Si torna a parlare di riordino del settore dei giochi online e riprendono le iniziative normative e della giurisprudenza per rendere il gambling un settore sempre più sicuro. A questo proposito ha fatto notizia la decisione della Corte di Cassazione chiamata a rispondere a un ricorso effettuato dal titolare di una società. Si criticava l’ordinanza di ingiunzione con la quale l’Agenzia delle Dogane e dei Monopoli aveva irrogato una sanzione amministrativa. A essere violati erano gli Art. 110, commi 6, 7, 9 e 9 bis del Tulps, che parlano di violazione per avere installato o comunque messo a disposizione nel proprio locale adibito a sala giochi sei apparecchi videoterminali non rispondenti alle caratteristiche: “La disposizione ha introdotto una nuova ipotesi sanzionatoria, che sanziona chiunque consente, in luoghi pubblici o aperti al pubblico, di effettuare giochi online, in assenza dei prescritti provvedimenti autorizzativi, a prescindere dalla natura del gioco effettuato”.
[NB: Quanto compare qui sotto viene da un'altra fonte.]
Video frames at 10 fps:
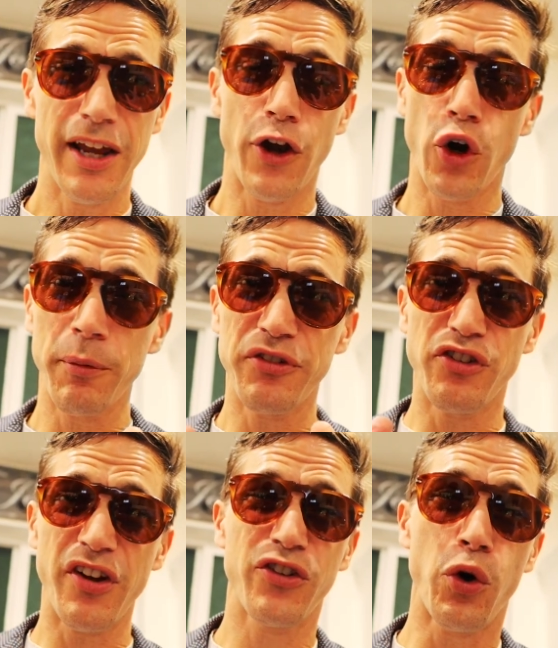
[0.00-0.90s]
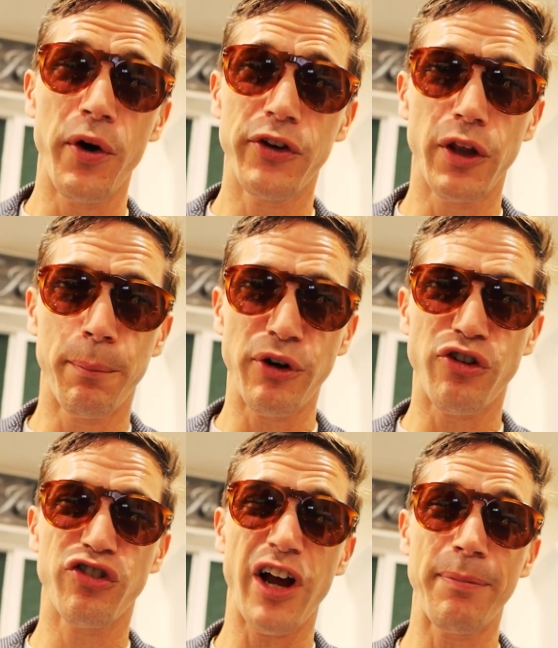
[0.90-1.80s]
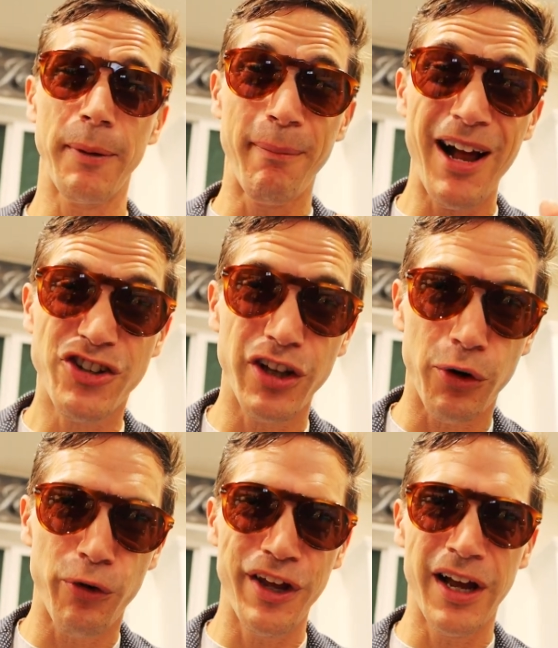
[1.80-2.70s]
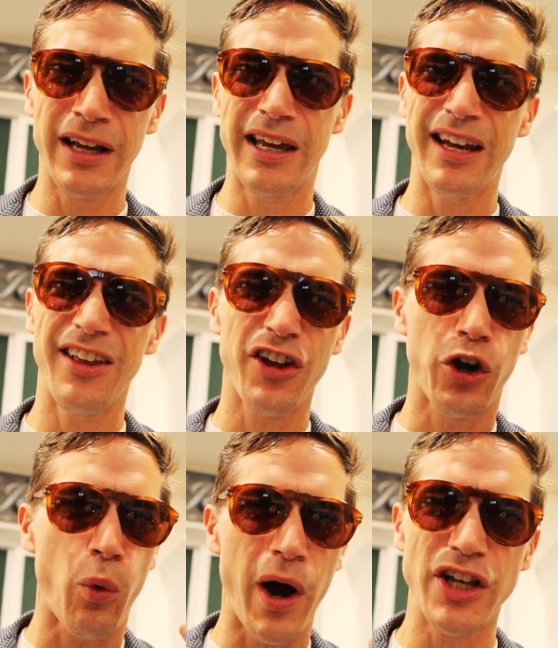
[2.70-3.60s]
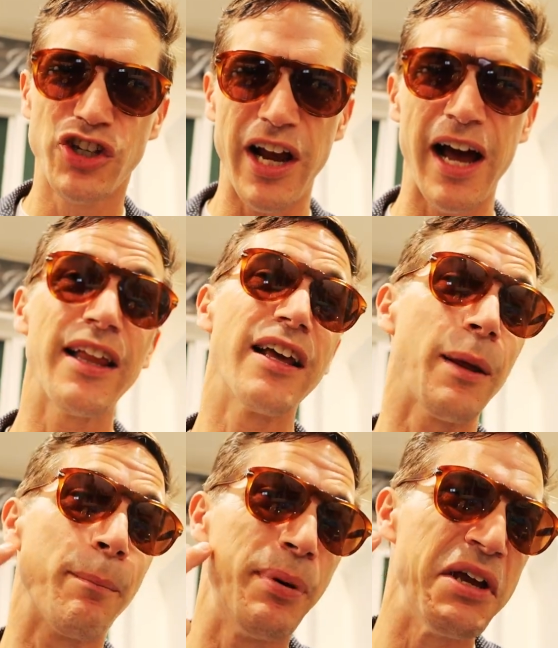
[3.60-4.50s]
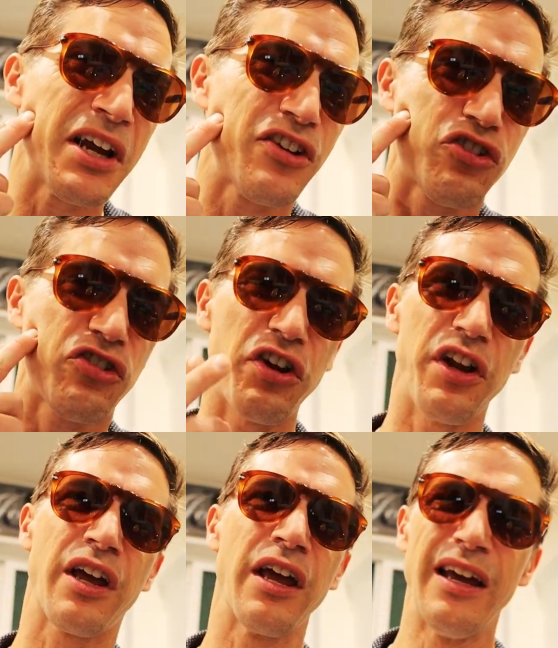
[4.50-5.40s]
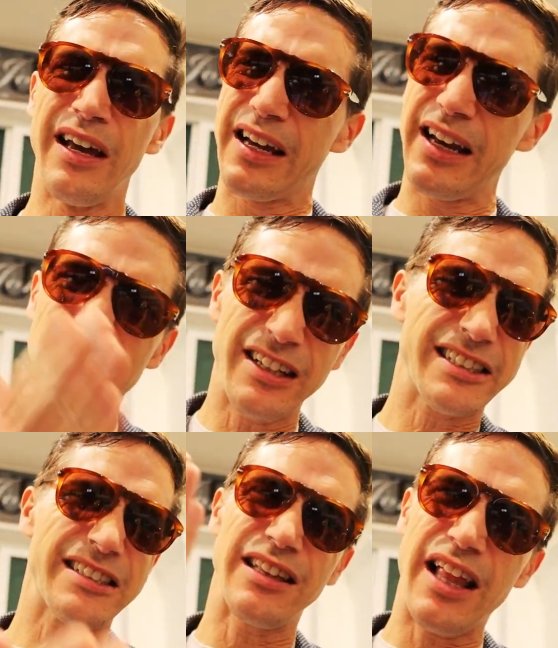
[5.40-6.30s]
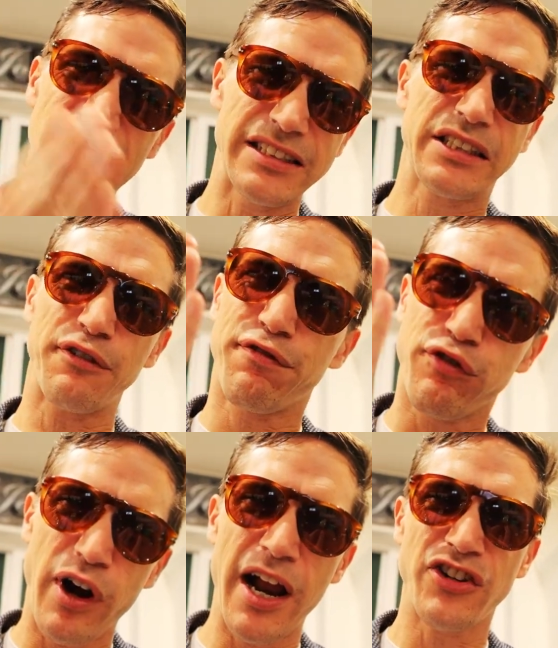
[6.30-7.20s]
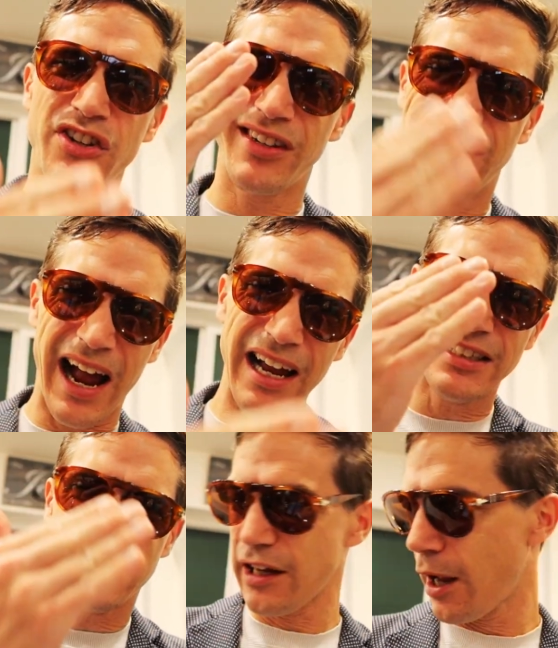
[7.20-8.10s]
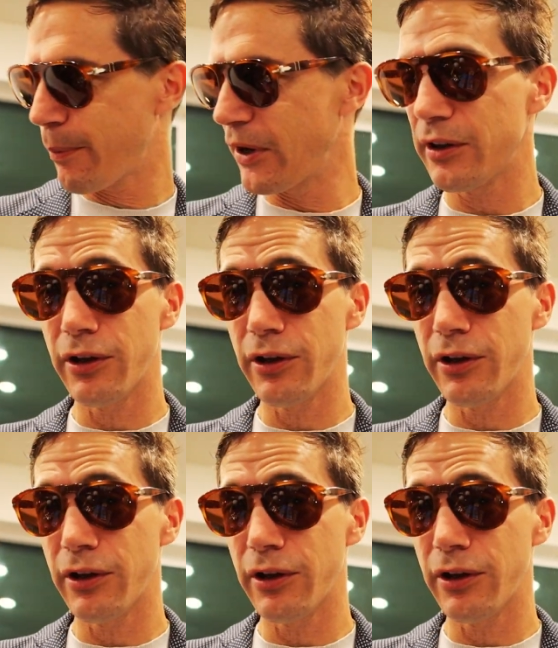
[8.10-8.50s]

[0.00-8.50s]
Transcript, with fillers: I normally suggest going to the butcher shop, the macelleria, getting the guanciale, the pig's cheek, get it sliced fresh, diced up into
Una sentenza che ha un grande pregio: quello di ricordare a tutti l’importanza del gioco legale. Che sia gioco fisico o a distanza. L’unica modalità per scegliere tra i migliori portali di casino online in Italia è quella infatti di far ricadere la propria attenzione su quelli certificati, con regolare licenza per l’Italia, trasmessa da ADM, l’Agenzia delle Dogane e dei Monopoli di Stato.
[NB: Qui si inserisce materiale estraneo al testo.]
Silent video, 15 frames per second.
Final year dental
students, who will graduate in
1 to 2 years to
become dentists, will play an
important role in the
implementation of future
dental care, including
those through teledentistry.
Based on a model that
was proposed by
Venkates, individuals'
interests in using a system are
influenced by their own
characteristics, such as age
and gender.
La Cassazione ha inoltre ritenuto la violazione esistente dal momento che ha rilevato apparecchi installati che “consentivano il collegamento con una piattaforma telematica di raccolta di giochi a distanza dove era possibile accedere a giochi con vincita in denaro (quali poker Texas hold’em ), scommesse online (quali lotto, gratta e vinci ) e giochi a rulli virtuali e che tali apparecchi non erano collegati alla rete telematica di cui all’art. 14 bis Dpr 640 del 1972, erano privi di codice identificativo verifica/videolottery, e non osservavano le prescrizioni di cui al decreto direttoriale Aams (ora Adm. Ndr) del 22 febbraio 2010”. Così si legge sulla precisazione della Corte d’Appello di Milano.
Dei cinque motivi di ricorsi, i giudici della cassazione hanno accettato il quinto ma negato i primi quanti. Si è dato quindi seguito a quello che denunciava la “violazione o falsa applicazione dell’art. 3 legge n. 689 del 1981, censurando la decisione per non avere esaminato il motivo di appello con cui la parte reiterava la deduzione difensiva circa l’insussistenza dell’elemento soggettivo della violazione”.
Una conferma ulteriore su come l’unico gioco da seguire sia quello legale, pubblico e trasparente.